Start of Block

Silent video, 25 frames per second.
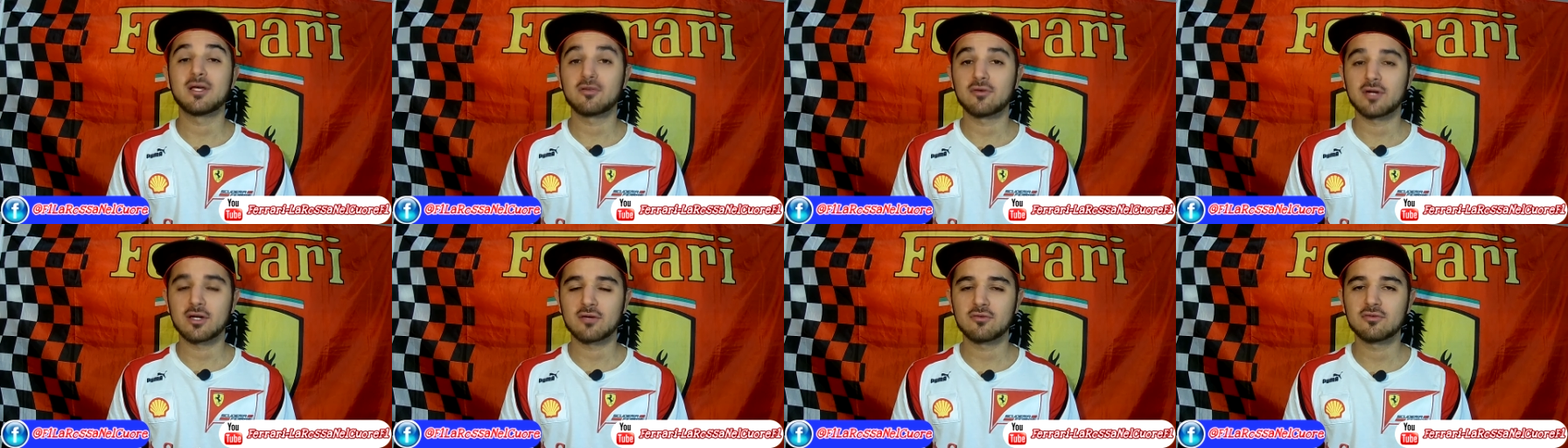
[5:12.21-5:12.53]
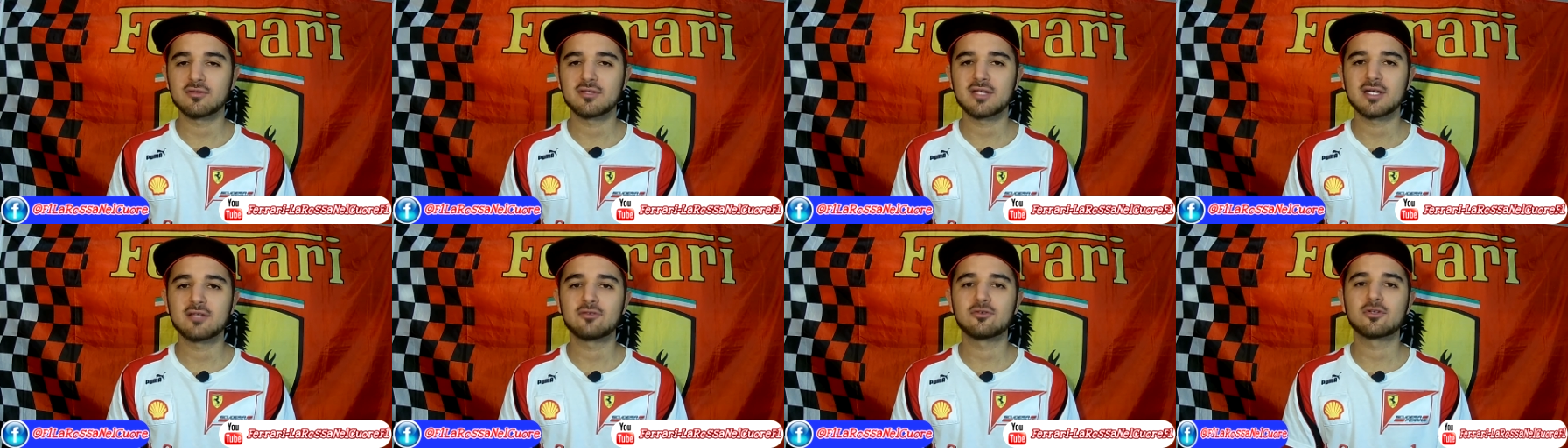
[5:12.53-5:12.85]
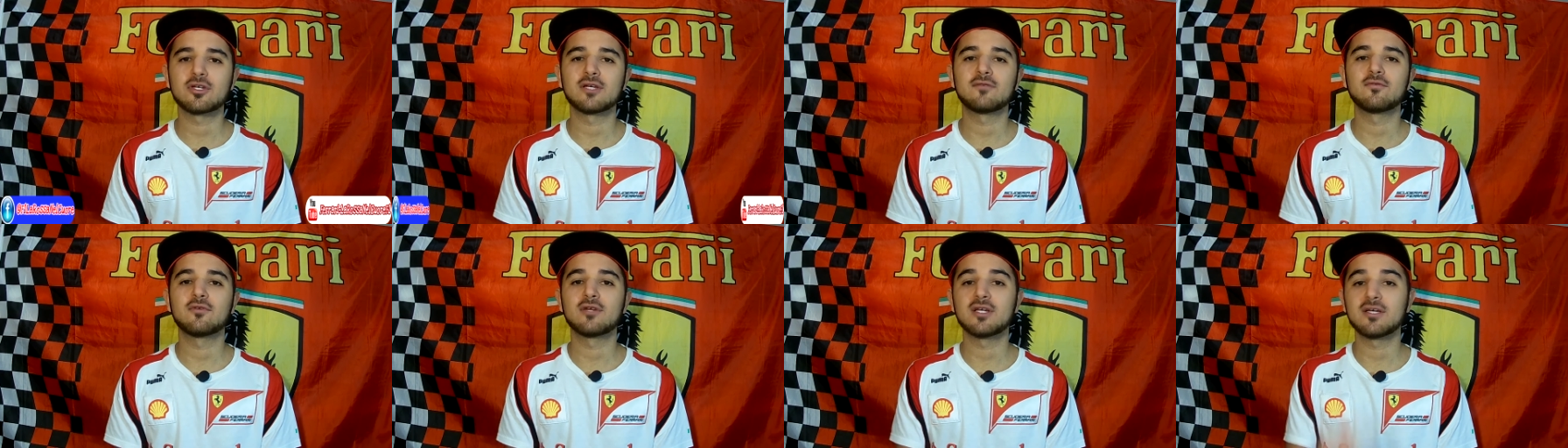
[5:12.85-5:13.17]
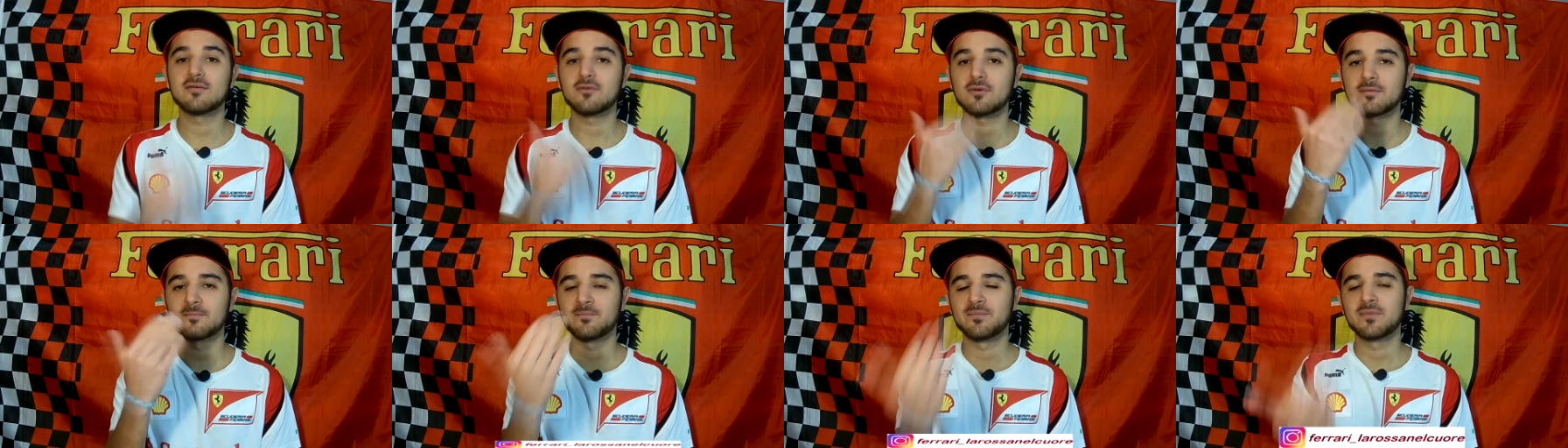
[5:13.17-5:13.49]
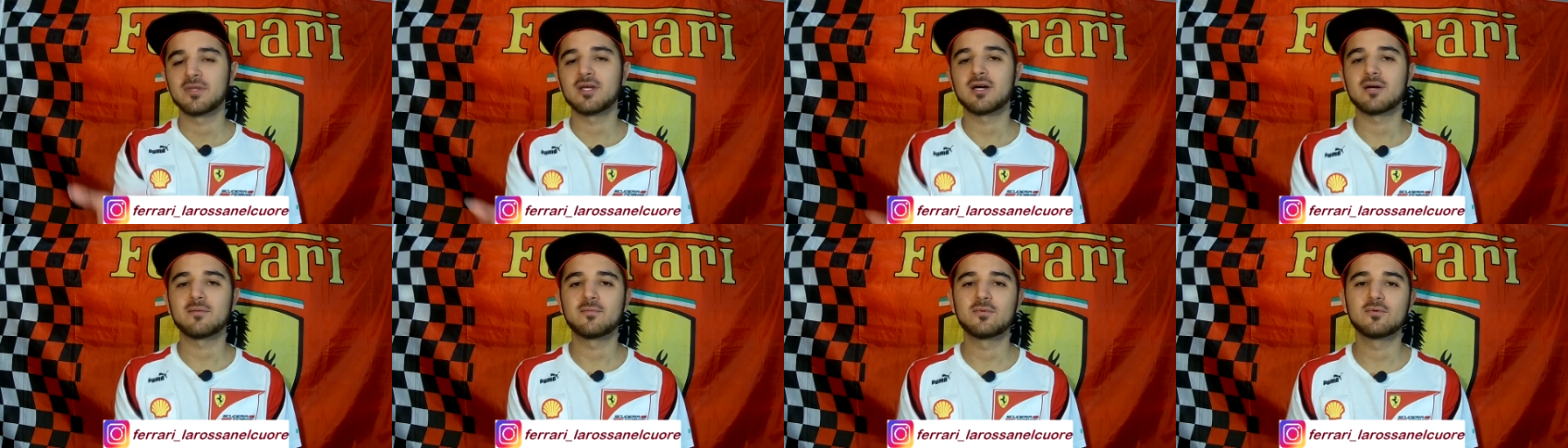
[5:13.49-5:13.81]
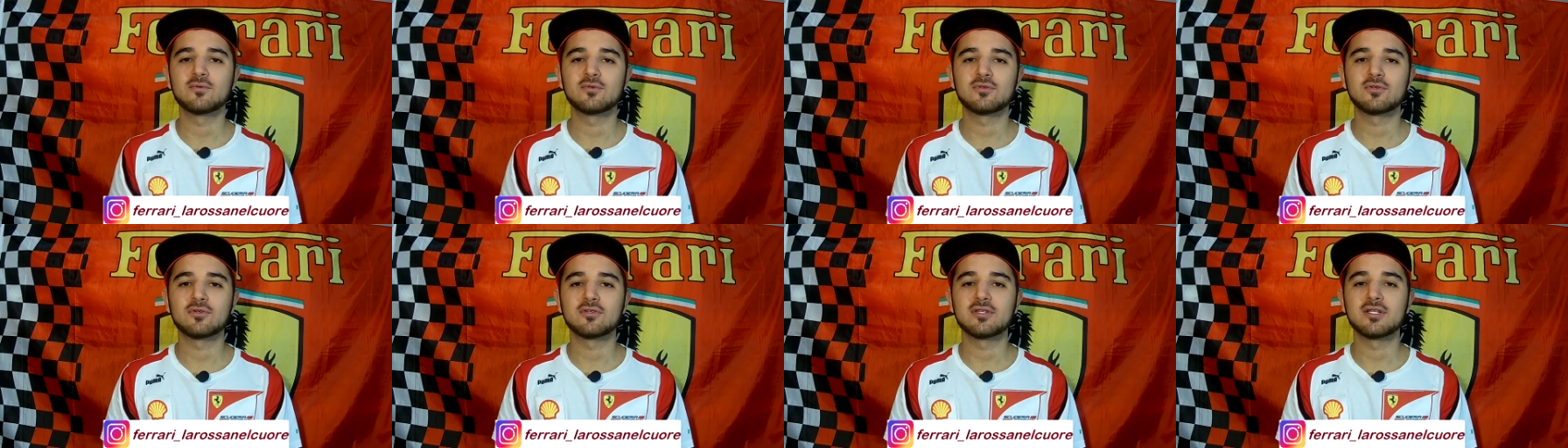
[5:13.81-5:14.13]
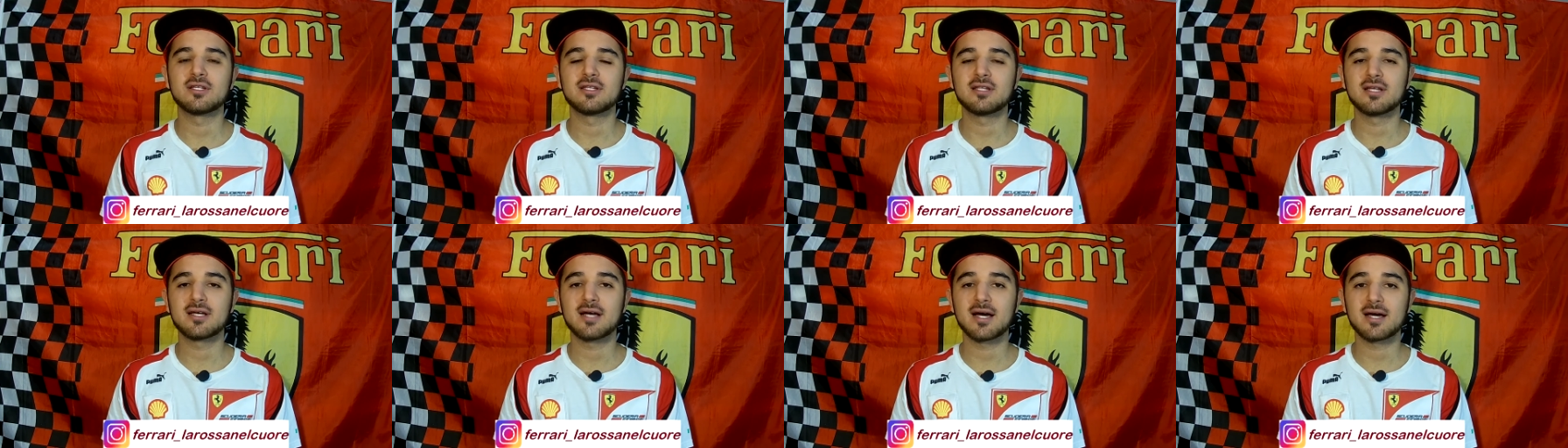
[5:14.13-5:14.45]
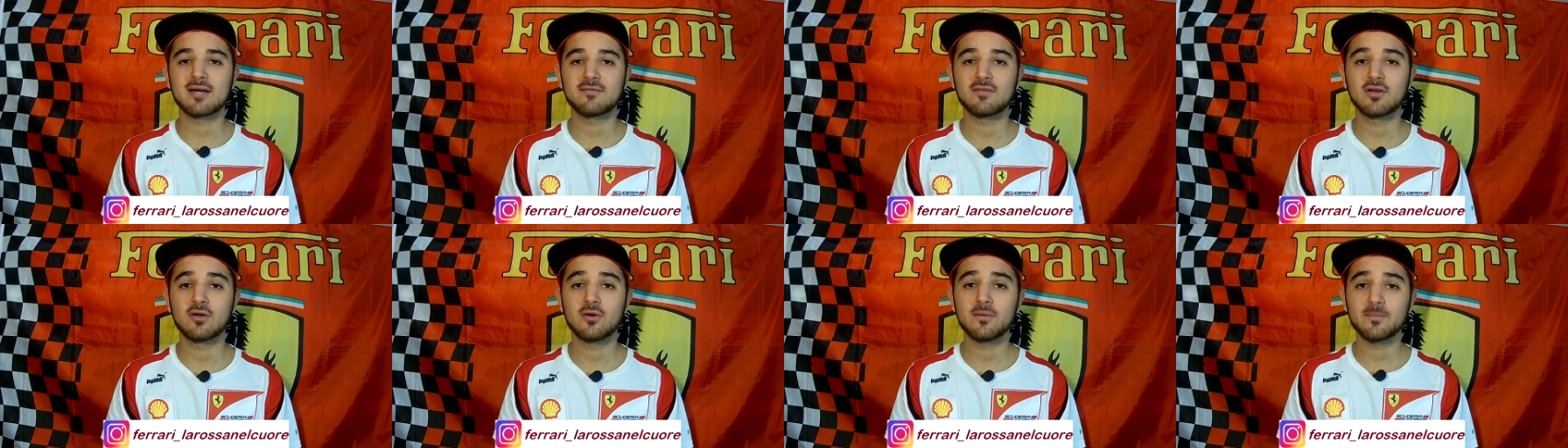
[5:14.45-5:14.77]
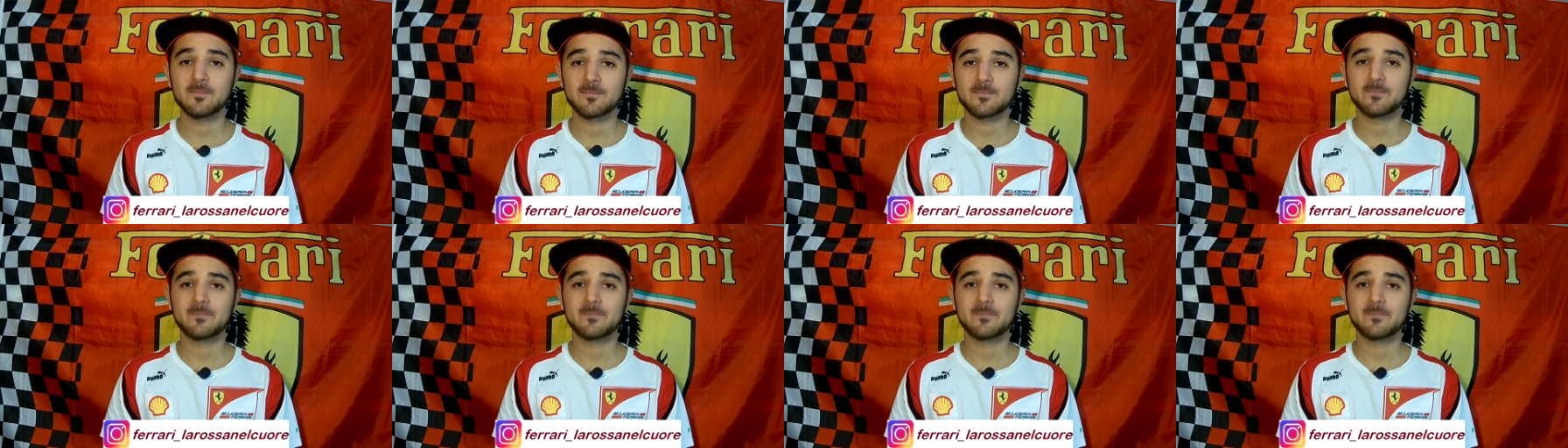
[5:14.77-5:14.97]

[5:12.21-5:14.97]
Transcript: hanno raccontato che volevo appunto dedicarvelo.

End of Block

Try it: Retype the records above exactly. Leave the pictures out.

Completed task:
Silent video, 25 frames per second.
[5:12.21-5:12.53]
[5:12.53-5:12.85]
[5:12.85-5:13.17]
[5:13.17-5:13.49]
[5:13.49-5:13.81]
[5:13.81-5:14.13]
[5:14.13-5:14.45]
[5:14.45-5:14.77]
[5:14.77-5:14.97]

[5:12.21-5:14.97]
Transcript: hanno raccontato che volevo appunto dedicarvelo.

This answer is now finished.